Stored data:
┌────────
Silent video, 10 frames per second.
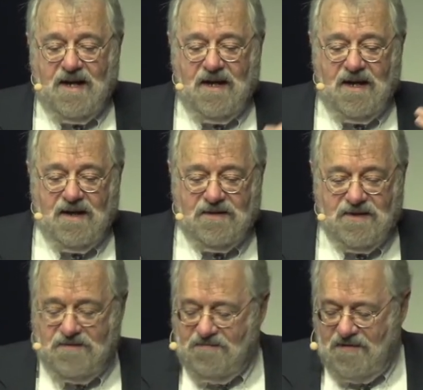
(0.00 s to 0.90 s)
Uh,
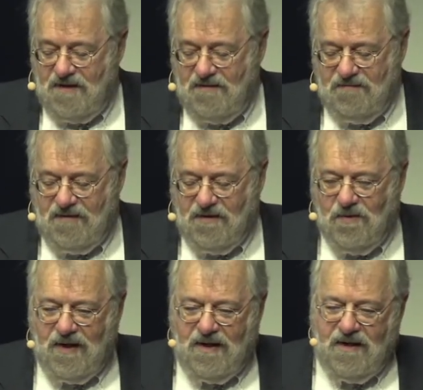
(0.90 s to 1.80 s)
just uh, real
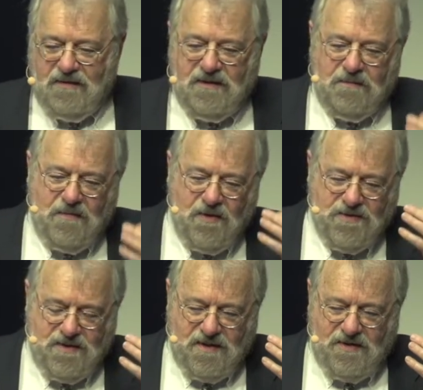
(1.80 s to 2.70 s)
quick here, a little
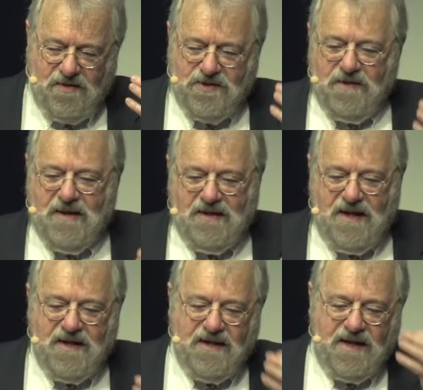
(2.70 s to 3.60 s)
most, a notion about
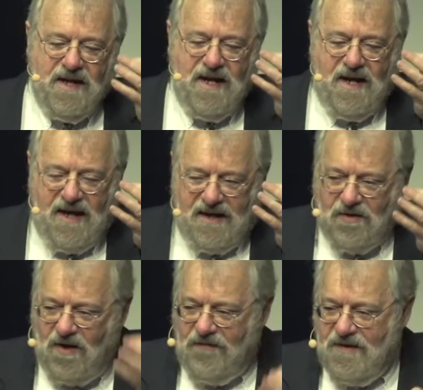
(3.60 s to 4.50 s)
Kennedy. In
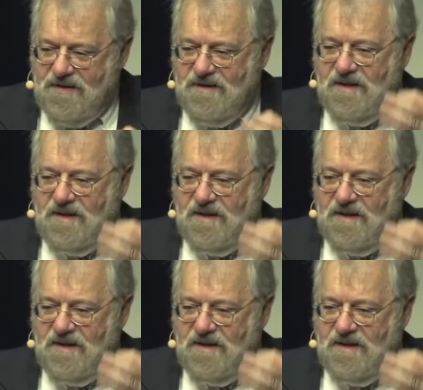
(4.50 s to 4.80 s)
office,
└────────
WORK ORDER: Output exactly the lines from the one containing "(1.80 s to 2.70 s)" through the last line of the records above, both included, leaving out any pictures.

THE ANSWER:
(1.80 s to 2.70 s)
quick here, a little
(2.70 s to 3.60 s)
most, a notion about
(3.60 s to 4.50 s)
Kennedy. In
(4.50 s to 4.80 s)
office,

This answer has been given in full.